“Firefighting is always going to be a hazardous activity, but there’s a general consensus among firefighting organizations and among scientific organizations that it can be safer than it is,” said study coauthor David DeJoy of the Workplace Health Group in the College of Public Health. “As a society, we ought to make the effort to make it safer.”
Firefighter deaths dropped in the 1970s and 1980s, largely due to improvements in protective clothing, breathing equipment and radio communication, explained DeJoy. In the last decades, fatality numbers actually edged upward while the number of fires has gone down, he said. On average, more than 100 firefighters die on the job in the United States each year, which is three times higher than the fatality rate for the general working population.
UGA researchers examined data gathered from 189 firefighter fatality investigations conducted by the National Institute of Occupational Safety and Health (NIOSH) between 2004 and 2009. The researchers looked at the investigations’ recommendations and linked them to important causal and contributing factors of the fatalities. The four major causes they identified were under-resourcing, inadequate preparation for adverse events during operations, incomplete adoption of incident command procedures and sub-optimal personnel readiness.
Taking Risks
DeJoy and his colleagues analyzed the NIOSH investigations in terms of the core culture of the firefighting profession. Firefighting culture should not be construed as one of negligence, said DeJoy, but one based on a long-standing tradition of acceptance of risk. A job that relies on extreme individual efforts and has too few resources leads to the chronic condition of doing too much with too little, he explained.
“If you get used to taking risks, it’s easy to take a little more risk,” DeJoy said. “Most of the time when we take risks, like walking across the street or driving a car, nothing bad happens. This level of risk gets ratcheted up and becomes part of normal activity.”
Acceptance of risk becomes extremely perilous in a situation in which adverse events can happen at any time and margins of safety are very thin, he added.
Cardiovascular Deaths
The No. 1 cause of death identified in the study was not smoke inhalation or traumatic injury, but cardiovascular events. Eighty-seven of the 213 deaths examined in the study were cardiac-related. Deaths from cardiovascular events resulted in two predominant recommendations from the researchers: the need for improvements in medical screening and the need for wider adoption of mandatory fitness/wellness programming.
Many of the recommendations can be traced to a lack of finances, said DeJoy. Not only does under-resourcing affect the ability of a fire department to acquire innovative technology, it can lead to a shortage of personnel at a fire, compromising rapid intervention and the ability to maintain command and control functions during operations, he said.
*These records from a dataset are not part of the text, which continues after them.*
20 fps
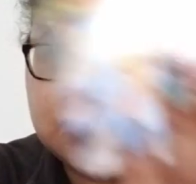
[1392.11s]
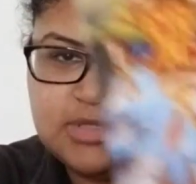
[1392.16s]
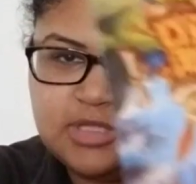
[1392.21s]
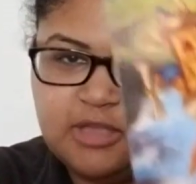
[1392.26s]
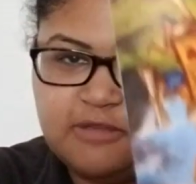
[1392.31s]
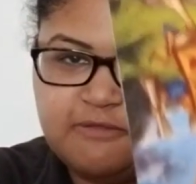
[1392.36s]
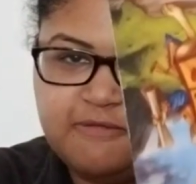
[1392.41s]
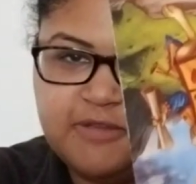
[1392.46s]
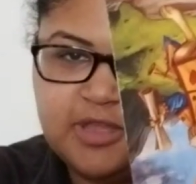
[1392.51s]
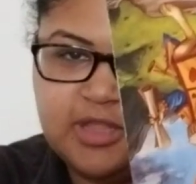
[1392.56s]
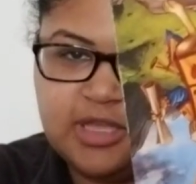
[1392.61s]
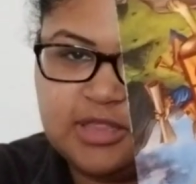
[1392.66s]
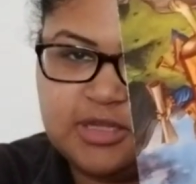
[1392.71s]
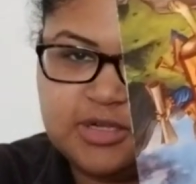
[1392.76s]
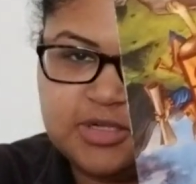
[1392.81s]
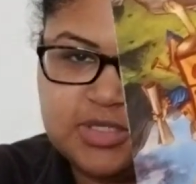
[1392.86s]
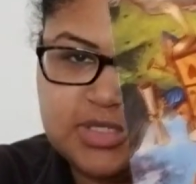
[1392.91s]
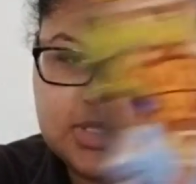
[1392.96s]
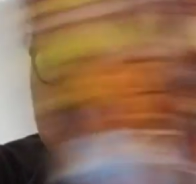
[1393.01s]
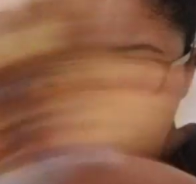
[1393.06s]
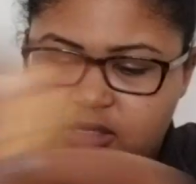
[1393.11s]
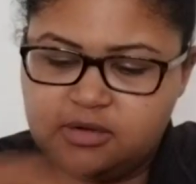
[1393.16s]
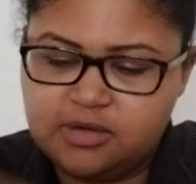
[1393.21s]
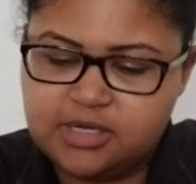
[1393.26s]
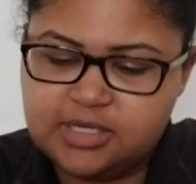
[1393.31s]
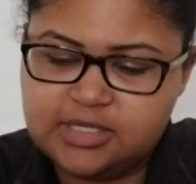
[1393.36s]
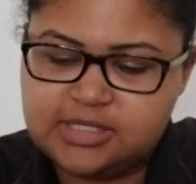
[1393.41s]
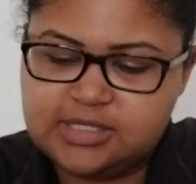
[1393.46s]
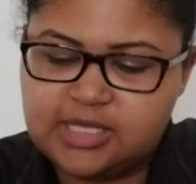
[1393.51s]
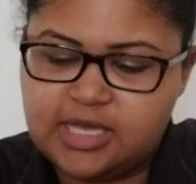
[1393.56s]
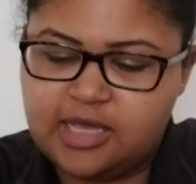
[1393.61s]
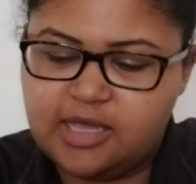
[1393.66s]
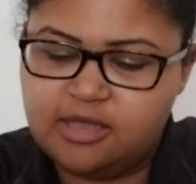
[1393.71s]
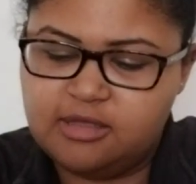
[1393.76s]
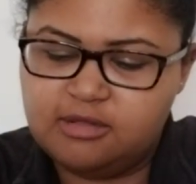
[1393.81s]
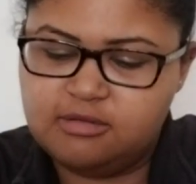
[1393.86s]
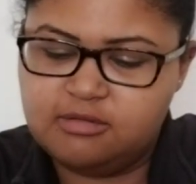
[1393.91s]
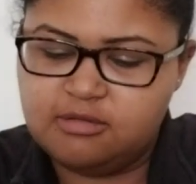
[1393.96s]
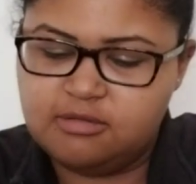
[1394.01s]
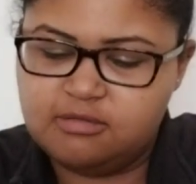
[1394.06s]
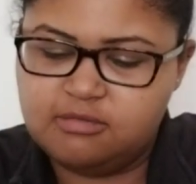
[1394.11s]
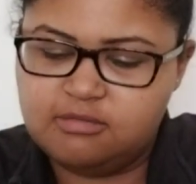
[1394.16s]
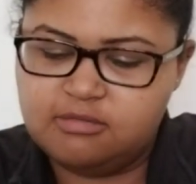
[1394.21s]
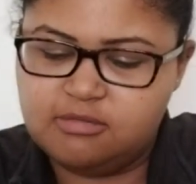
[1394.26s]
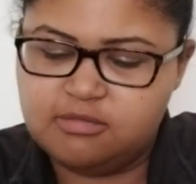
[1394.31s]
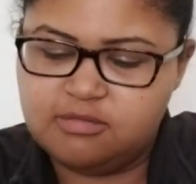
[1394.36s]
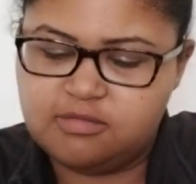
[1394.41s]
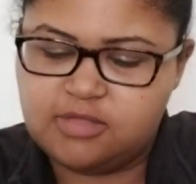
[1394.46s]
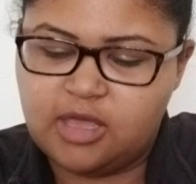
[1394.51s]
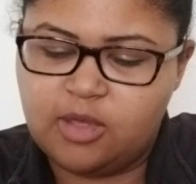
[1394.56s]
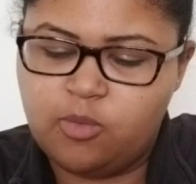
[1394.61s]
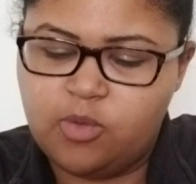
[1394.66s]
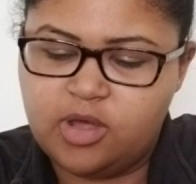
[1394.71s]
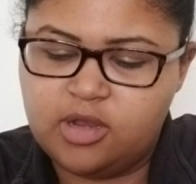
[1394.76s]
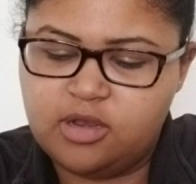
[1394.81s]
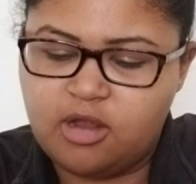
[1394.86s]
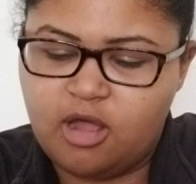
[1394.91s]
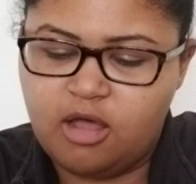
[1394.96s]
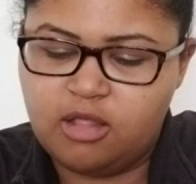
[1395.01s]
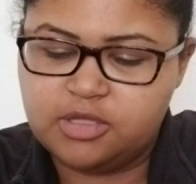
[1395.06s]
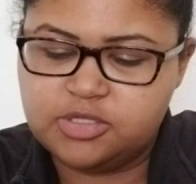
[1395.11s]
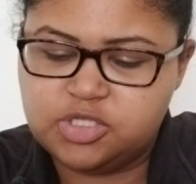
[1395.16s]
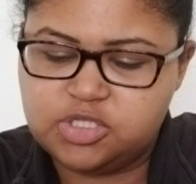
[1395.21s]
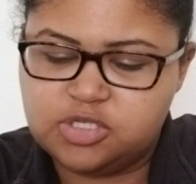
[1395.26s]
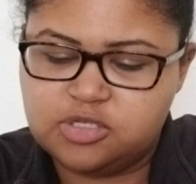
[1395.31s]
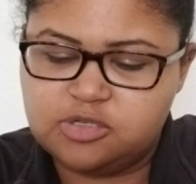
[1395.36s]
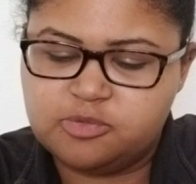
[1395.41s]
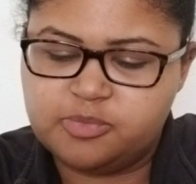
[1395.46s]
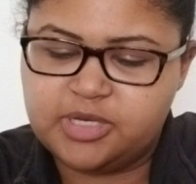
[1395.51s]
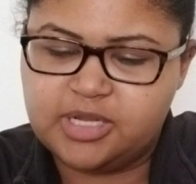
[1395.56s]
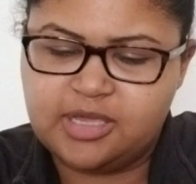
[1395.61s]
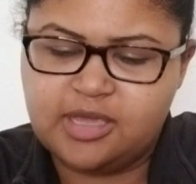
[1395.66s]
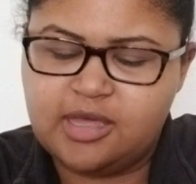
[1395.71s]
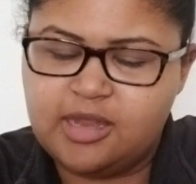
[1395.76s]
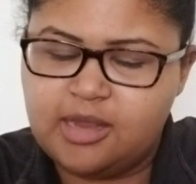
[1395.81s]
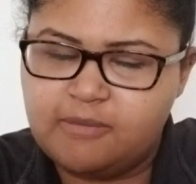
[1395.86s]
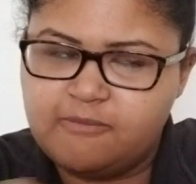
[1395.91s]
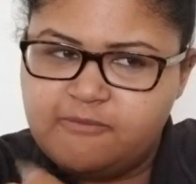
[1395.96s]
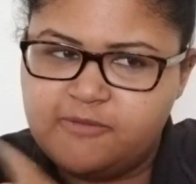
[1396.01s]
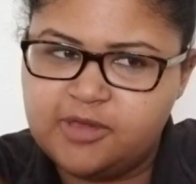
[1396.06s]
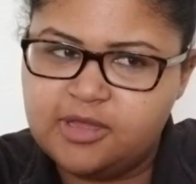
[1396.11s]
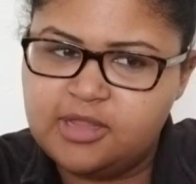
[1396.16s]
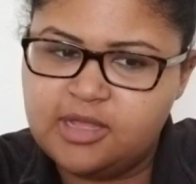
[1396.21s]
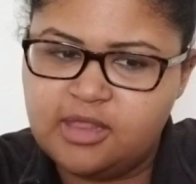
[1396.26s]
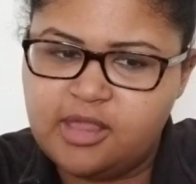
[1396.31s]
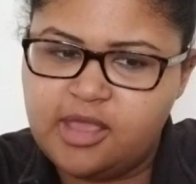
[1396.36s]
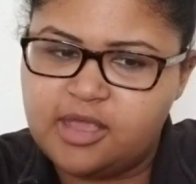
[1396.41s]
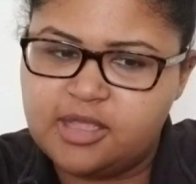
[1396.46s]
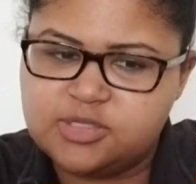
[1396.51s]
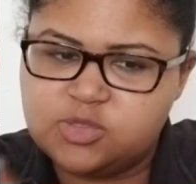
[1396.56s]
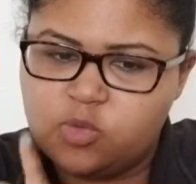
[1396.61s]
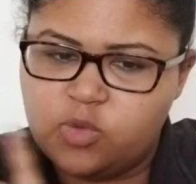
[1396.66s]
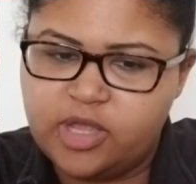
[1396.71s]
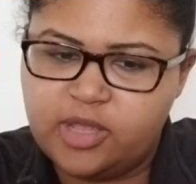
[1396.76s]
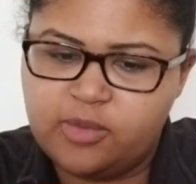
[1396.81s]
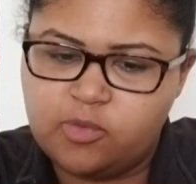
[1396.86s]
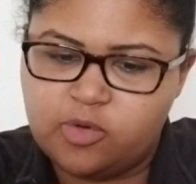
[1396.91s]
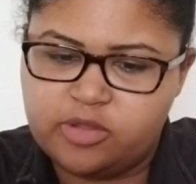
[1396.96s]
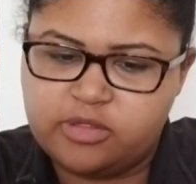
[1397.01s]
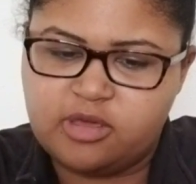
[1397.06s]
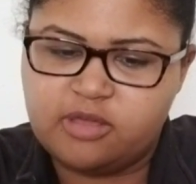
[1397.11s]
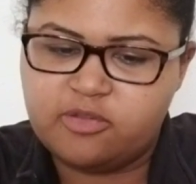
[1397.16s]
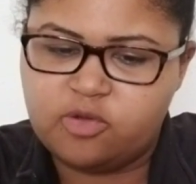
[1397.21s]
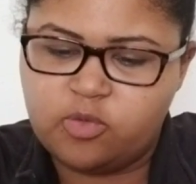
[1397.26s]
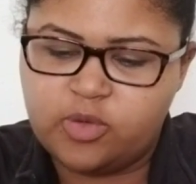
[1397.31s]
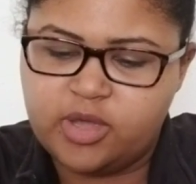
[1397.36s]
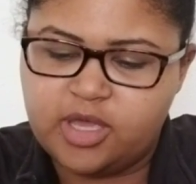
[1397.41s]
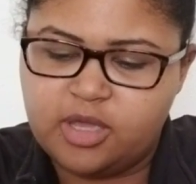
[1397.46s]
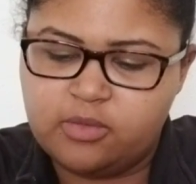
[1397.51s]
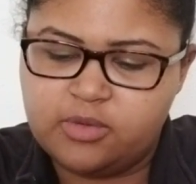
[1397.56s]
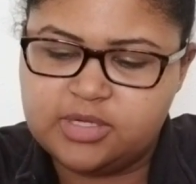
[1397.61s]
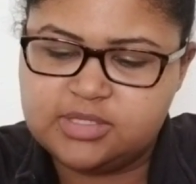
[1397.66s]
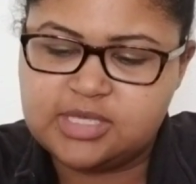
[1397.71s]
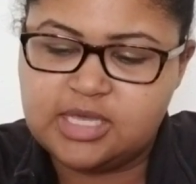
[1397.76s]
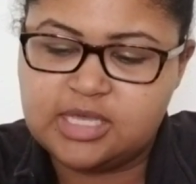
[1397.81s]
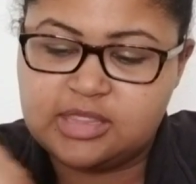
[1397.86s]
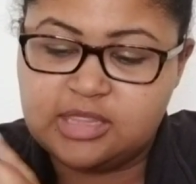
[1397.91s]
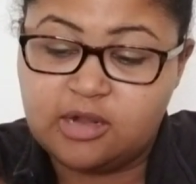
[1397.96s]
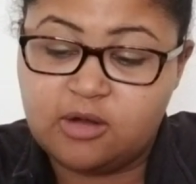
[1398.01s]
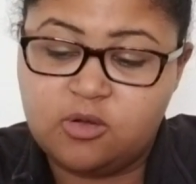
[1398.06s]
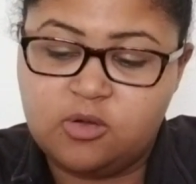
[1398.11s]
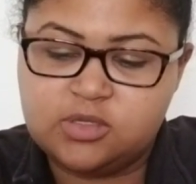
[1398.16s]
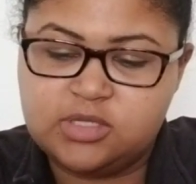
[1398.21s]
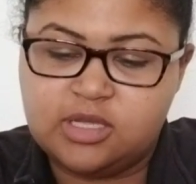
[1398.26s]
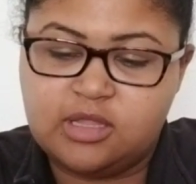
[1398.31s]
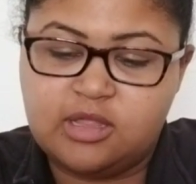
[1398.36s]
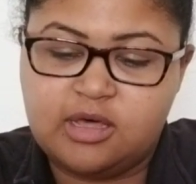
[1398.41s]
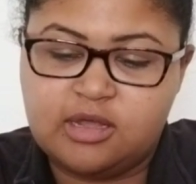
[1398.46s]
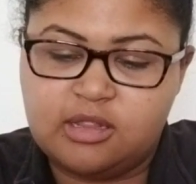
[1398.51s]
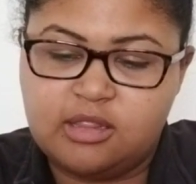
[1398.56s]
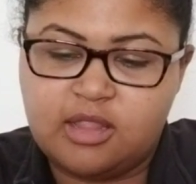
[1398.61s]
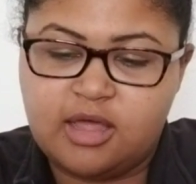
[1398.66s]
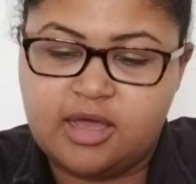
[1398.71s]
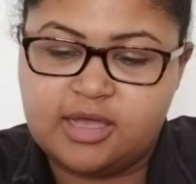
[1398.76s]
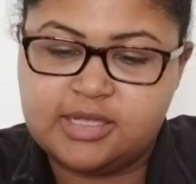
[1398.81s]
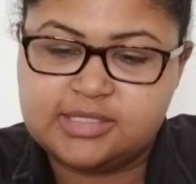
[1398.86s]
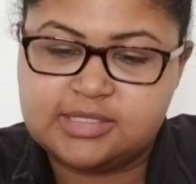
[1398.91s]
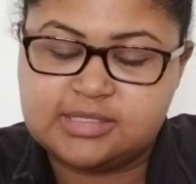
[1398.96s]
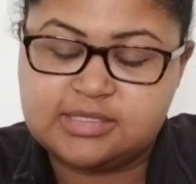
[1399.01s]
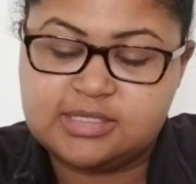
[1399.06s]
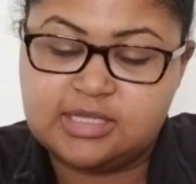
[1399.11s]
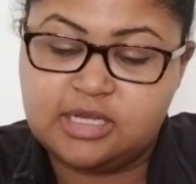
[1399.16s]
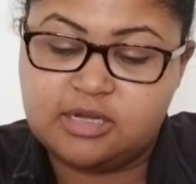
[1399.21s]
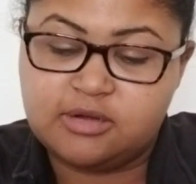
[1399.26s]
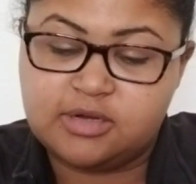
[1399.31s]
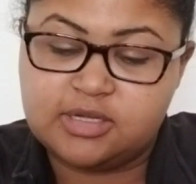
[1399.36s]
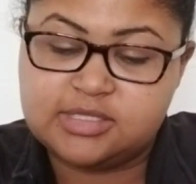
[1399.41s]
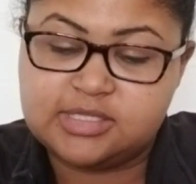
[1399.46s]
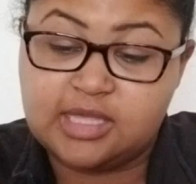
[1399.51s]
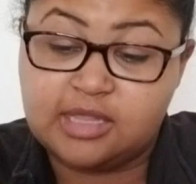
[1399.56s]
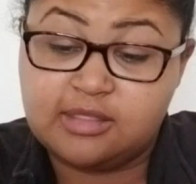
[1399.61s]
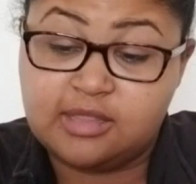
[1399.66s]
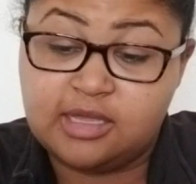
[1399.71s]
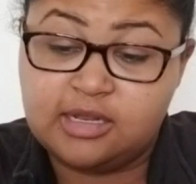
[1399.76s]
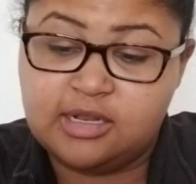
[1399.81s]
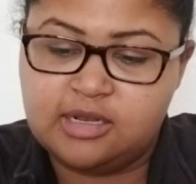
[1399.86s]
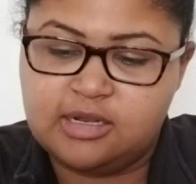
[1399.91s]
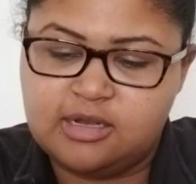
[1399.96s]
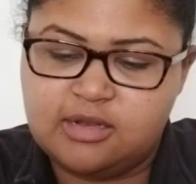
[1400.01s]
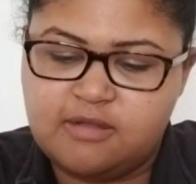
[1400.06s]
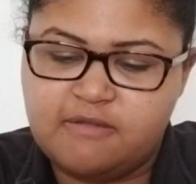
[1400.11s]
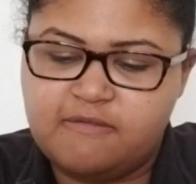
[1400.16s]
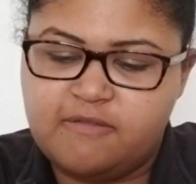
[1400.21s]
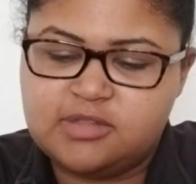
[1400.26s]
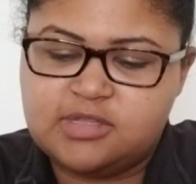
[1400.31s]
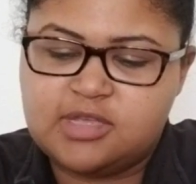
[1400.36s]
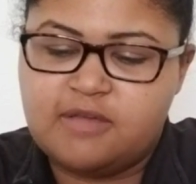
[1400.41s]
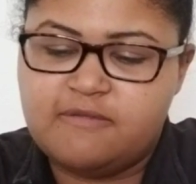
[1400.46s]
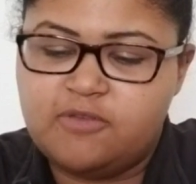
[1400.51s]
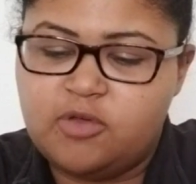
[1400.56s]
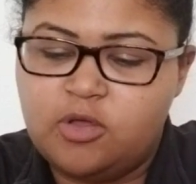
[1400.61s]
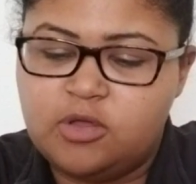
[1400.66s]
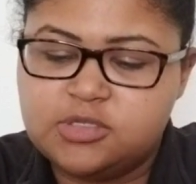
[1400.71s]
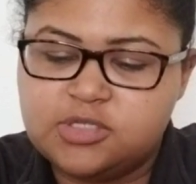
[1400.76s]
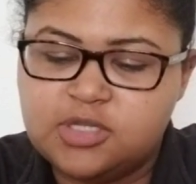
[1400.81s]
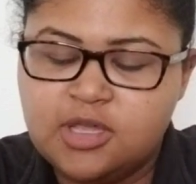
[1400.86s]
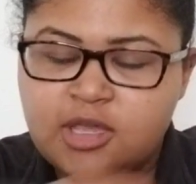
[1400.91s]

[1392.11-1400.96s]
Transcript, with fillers: They feel like there's secrets that they want knowledge to. But again, I'm feeling like it's way more the other way, where it's like they're holding a lot of lies and secrets that they need to divulge.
DeJoy acknowledged that NIOSH investigations are not mandatory and can be refused by a fire department. NIOSH also mostly investigates deaths involving career, or paid, firefighters, although a majority of firefighters in the United States are volunteers and a majority of line-of-duty deaths involve volunteers. DeJoy said he hopes NIOSH will do more investigations of volunteer firefighter fatalities, as those organizations may have the greatest need for evaluation and technical assistance.
The research was published in the May edition of Accident Analysis and Prevention.